Hi Neal, Charlie, and all,
Regarding the difference between the artist-intended "real-time"
performance speed of a piece and the once-removed, institutionally
archived "memory-time" of a piece, something like William Pope L.'s
"The Black Factory" ( http://www.theblackfactory.com ) is wonderfully
and intentionally problematic. The project intentionally
self-sabotages its own eventual/inevitable recontextualization as an
archived art object. The project is basically a mobile performance
factory that takes "black" objects submitted by people and physically
converts them into other objects. So the project is a machine that
modulates the "aura" of a discrete/singular object. There's no easy
way for the project itself to be archived as an object (although it
is technically an object [a mobile home] that generates residual
objects). A machine that transforms objects (The Black Factory) can't
itself be transformed into an object (an institutional archive of The
Black Factory) without throwing a boot into the institutional machine
that wishes to transform it into an object. In the archiving process,
the institutional machine is immediately revealed for what it is (A
Memory Factory? A Culture Factory? A sterilization factory?). The
Black Factory is thus properly multi-dromological.

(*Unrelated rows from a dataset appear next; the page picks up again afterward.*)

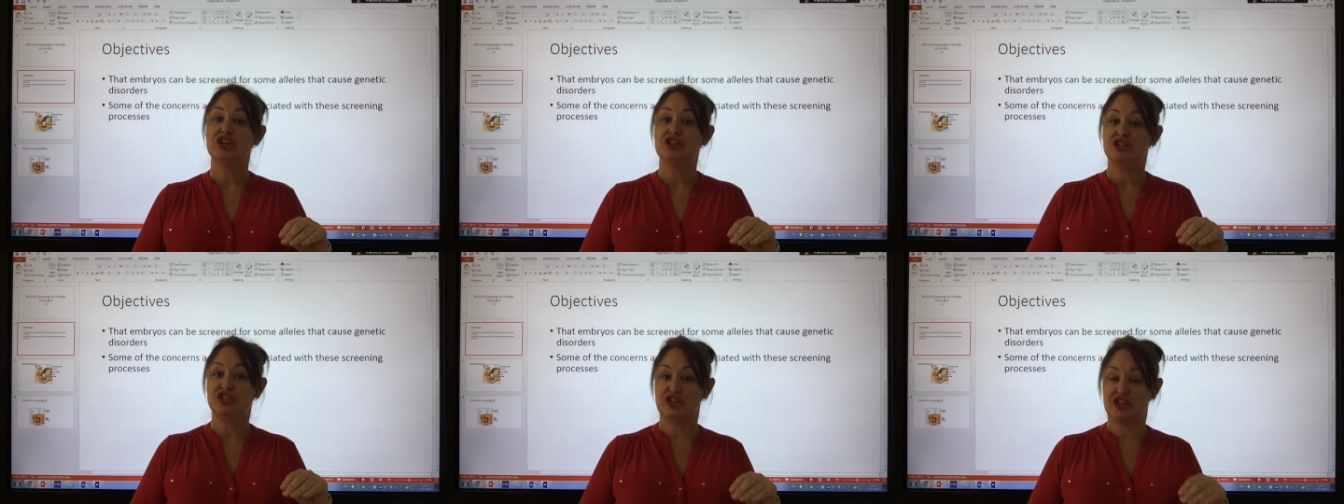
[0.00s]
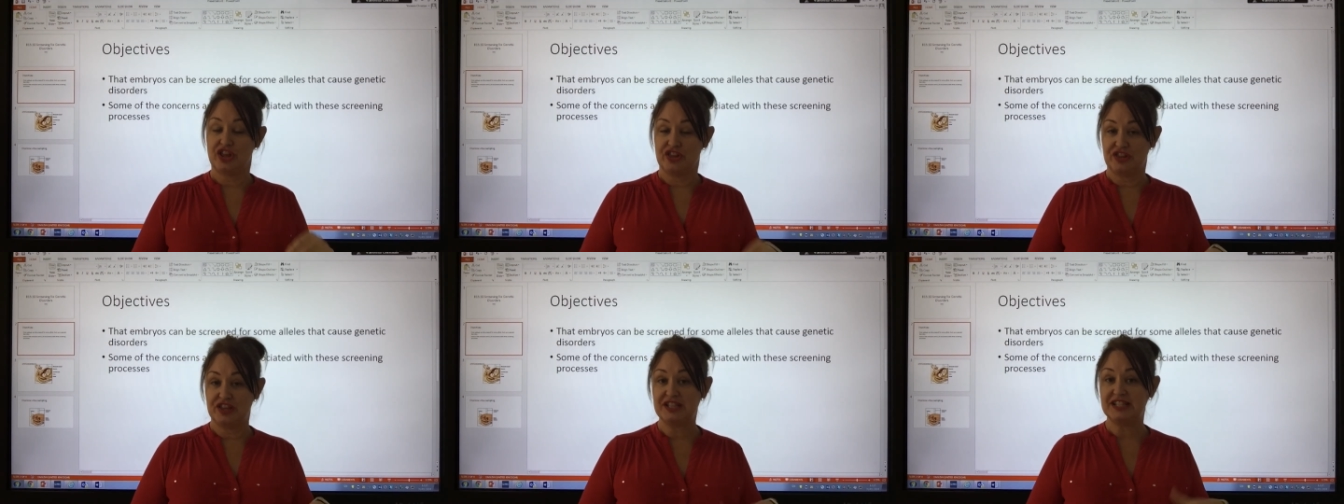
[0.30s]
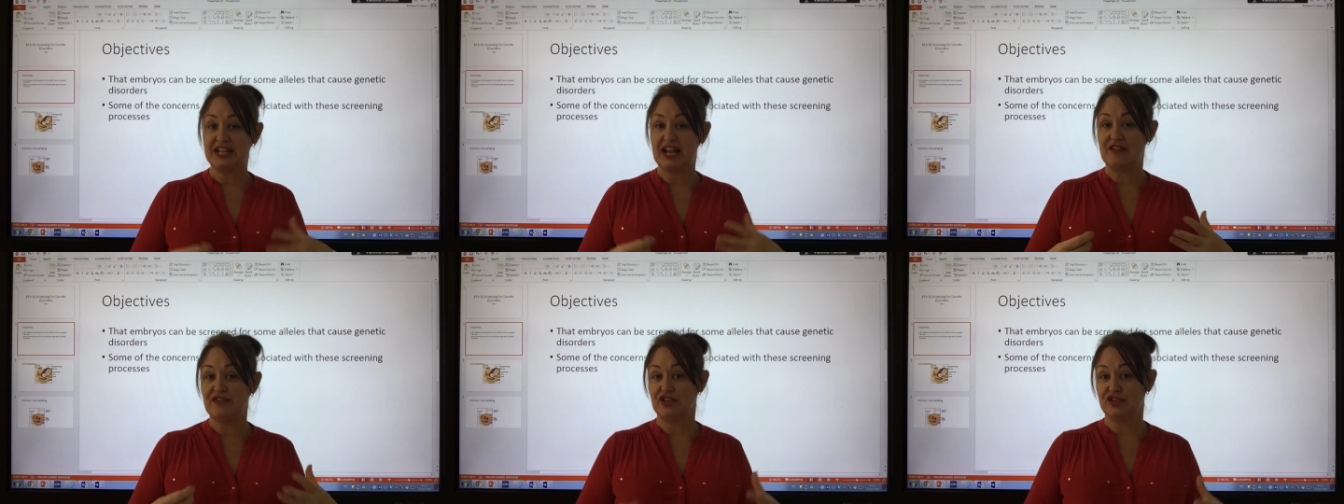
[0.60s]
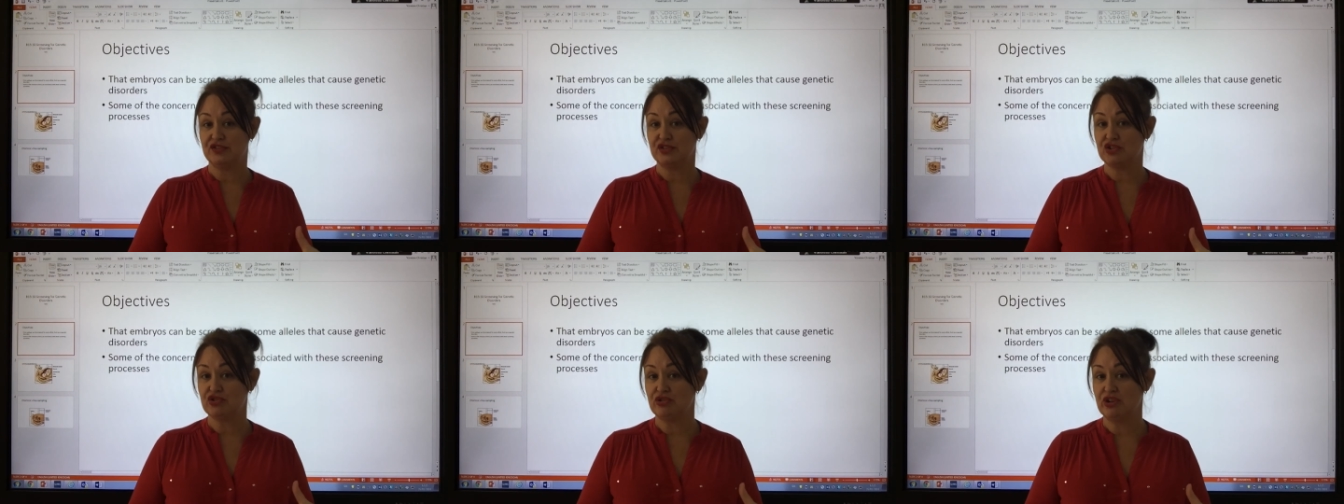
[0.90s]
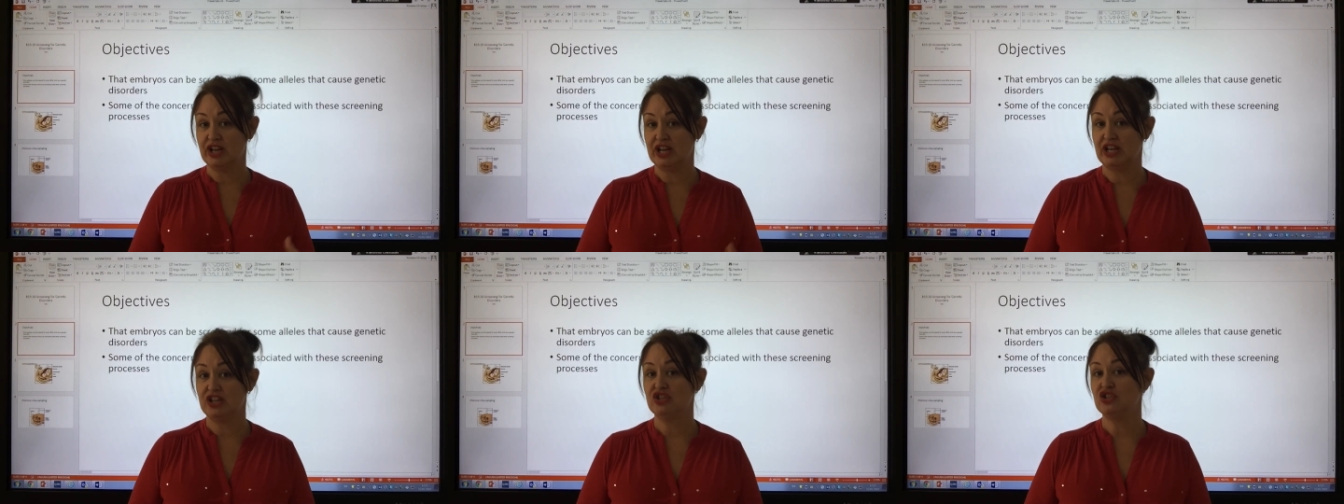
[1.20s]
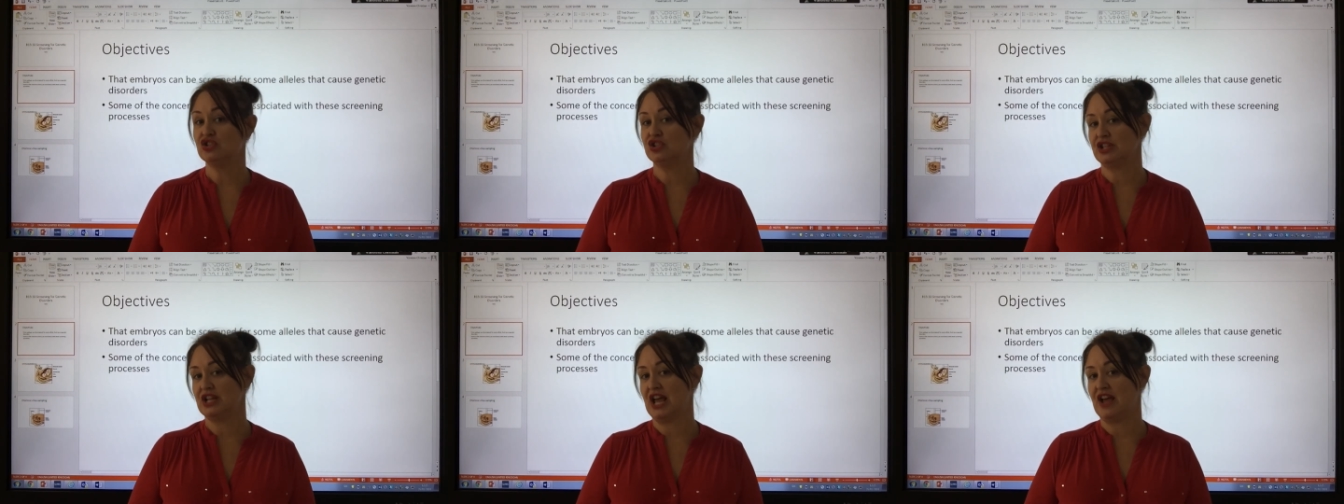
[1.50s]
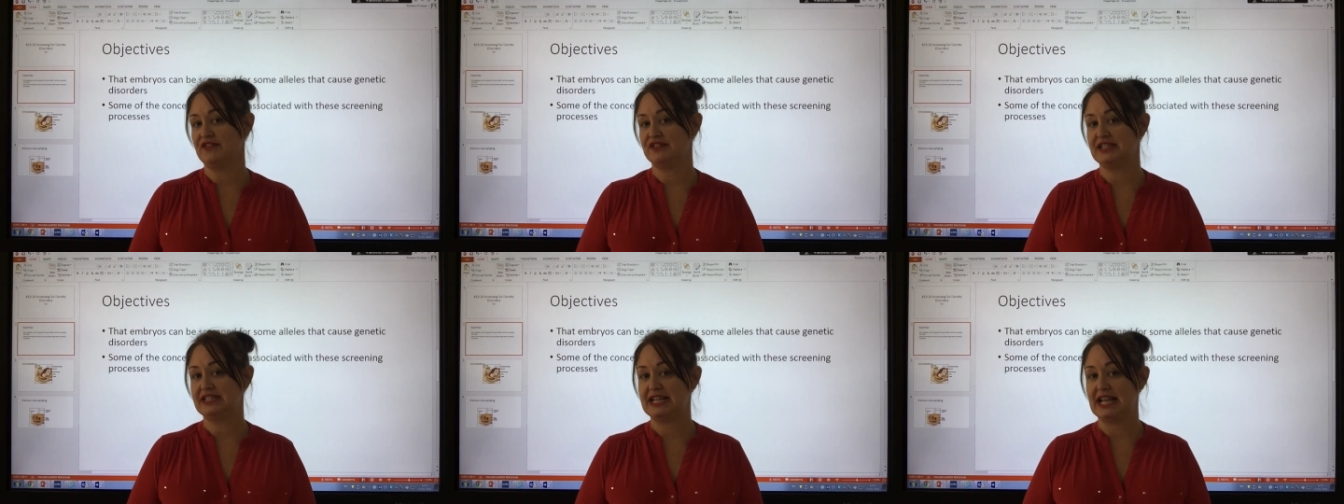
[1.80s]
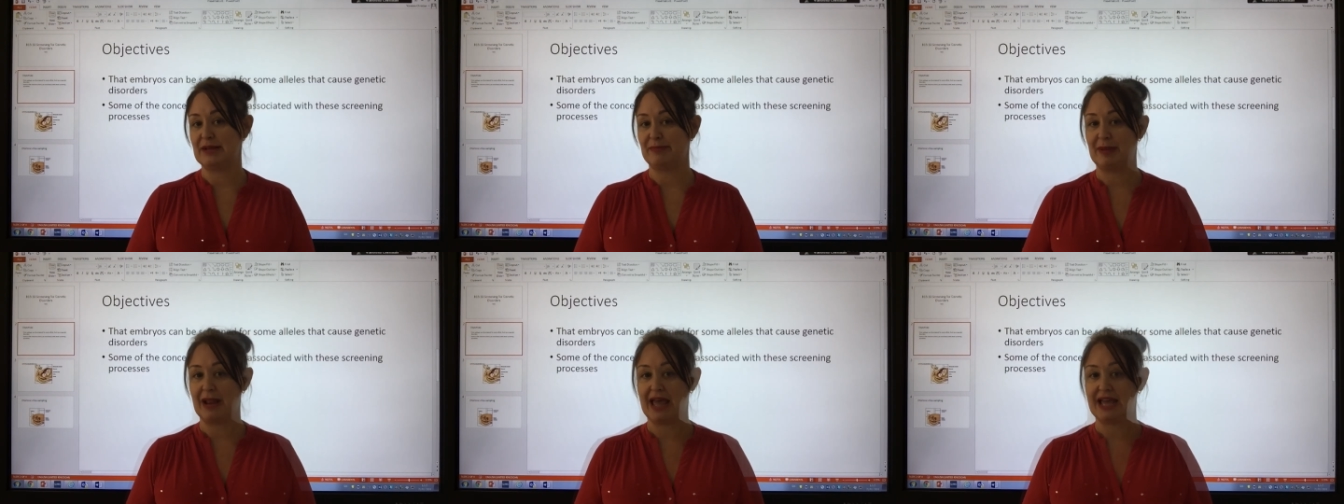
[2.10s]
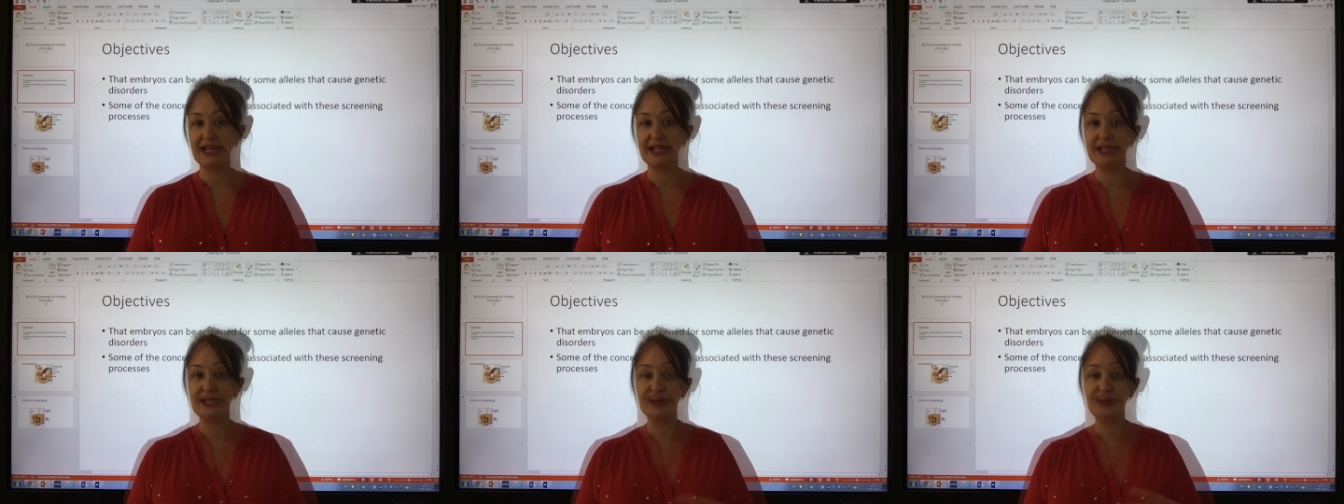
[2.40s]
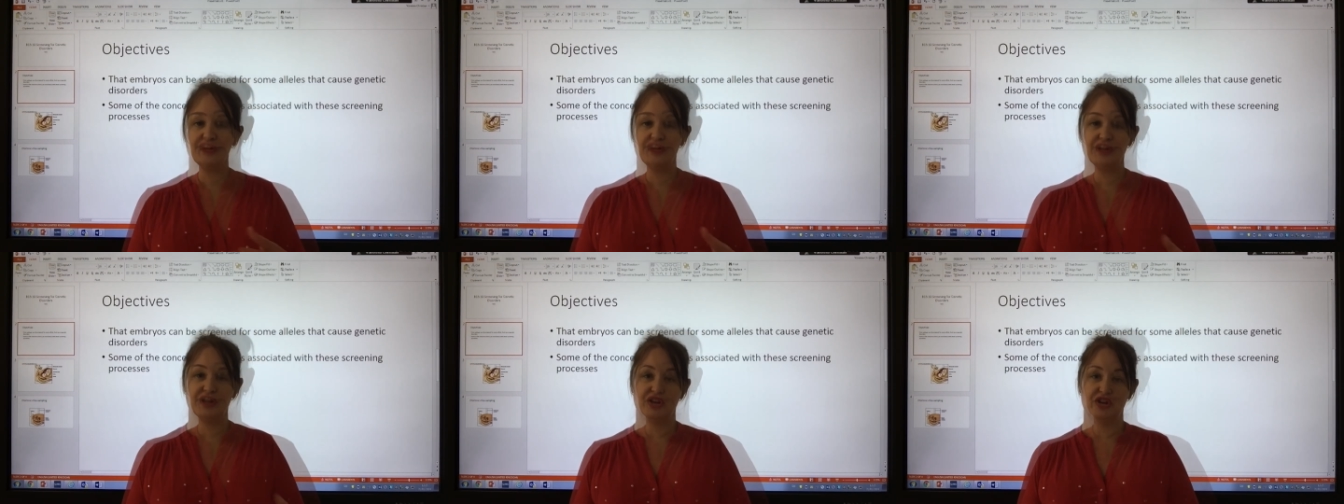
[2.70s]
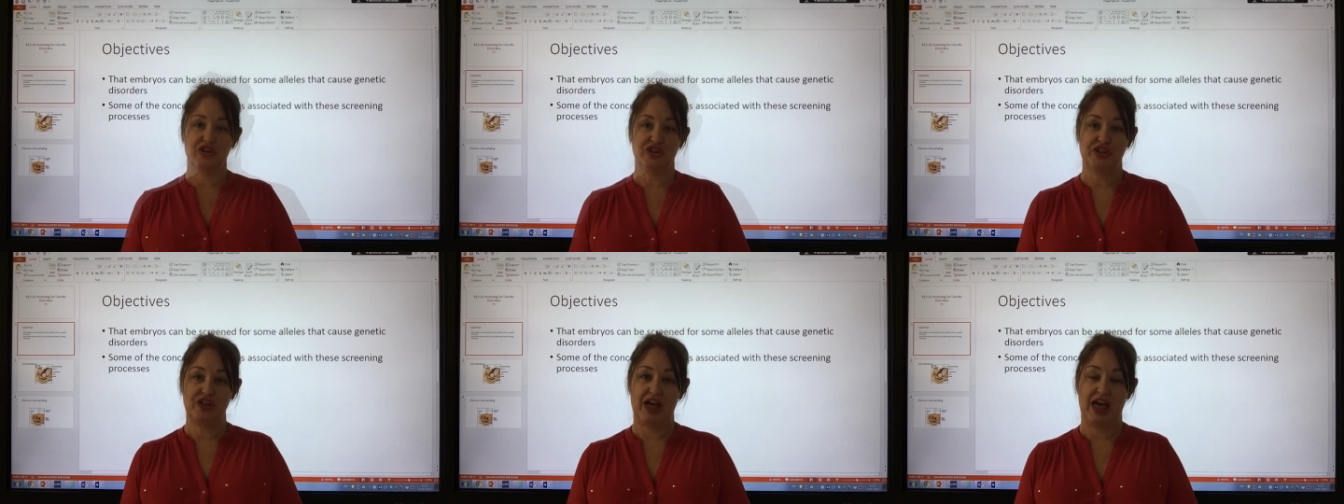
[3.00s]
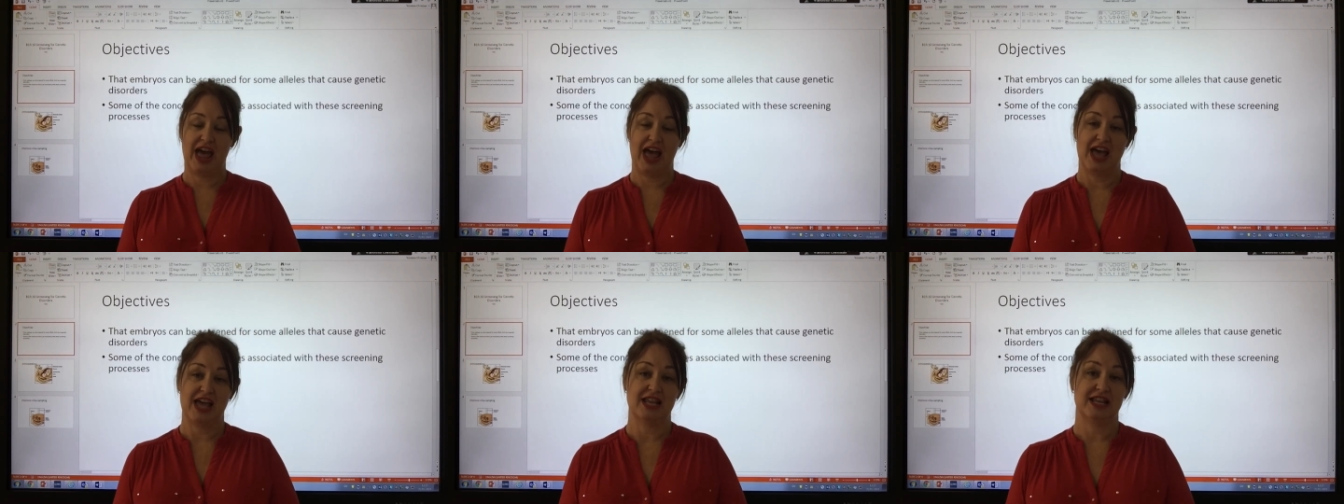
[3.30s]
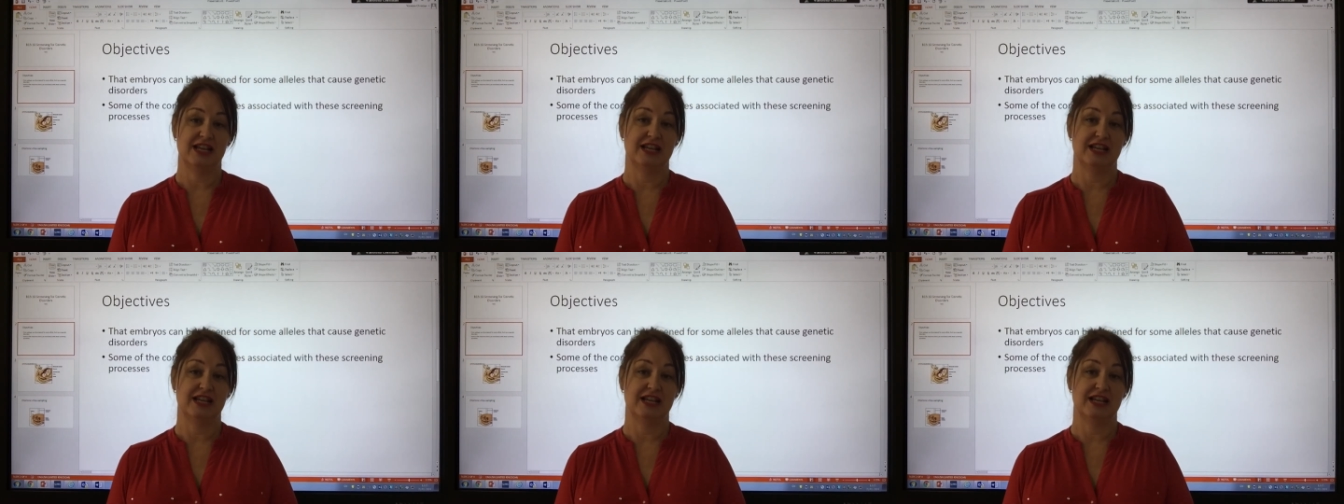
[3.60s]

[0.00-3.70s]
so that this level of screening doesn't have to take place. The other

Regarding the mystique of "real-time" -- might real-time be to
"time-based art" what Benjamin's aura was to the "original art
object?" Aura as ontological object-essence; real-time as
phenomenological event-essence.
psycho-archival texts likeSchwenger's "The Tears of Things:
Melancholy and Physical Objects" and Carey's "Observatory Mansions"
become relevant.
Best,
Curt
At 11:08 PM +0100 9/11/09, Neal White wrote:
>If we then consider the museum or archive as a space which sets out
>to preserve objects, artefacts , codes etc, (death drive or
>cryogenics...) we can also say that the archivist understands the
>need to reduce the time-base of each object/item to their own
>time-base - that is institutional time. This arrest is not
>specifically problematic, but indicates issues relating to archives
>and events, part of the the real problem at hand. You may ask
>yourself why certain kinds of event based work have encountered
>resistance not only in the galleries, but within the archive of the
>museum itself to the extent it should be present, and then to
>examine the time-base of technologies, situations, contexts upon
>which it relies, to realise these are awkward at best, if not
>completely incompatible at worst. If nothing else these works made
>in one context would be at the mercy of another entirely, that is
>the event structure of the institutional practices of a collection,
>its overheads and relevance. For me, the loss of work to the
>real-time of its context should be balanced against its incidental
>potential (otherwise known as a 'unit of attention') both
>immediately and within the broader time-base of society.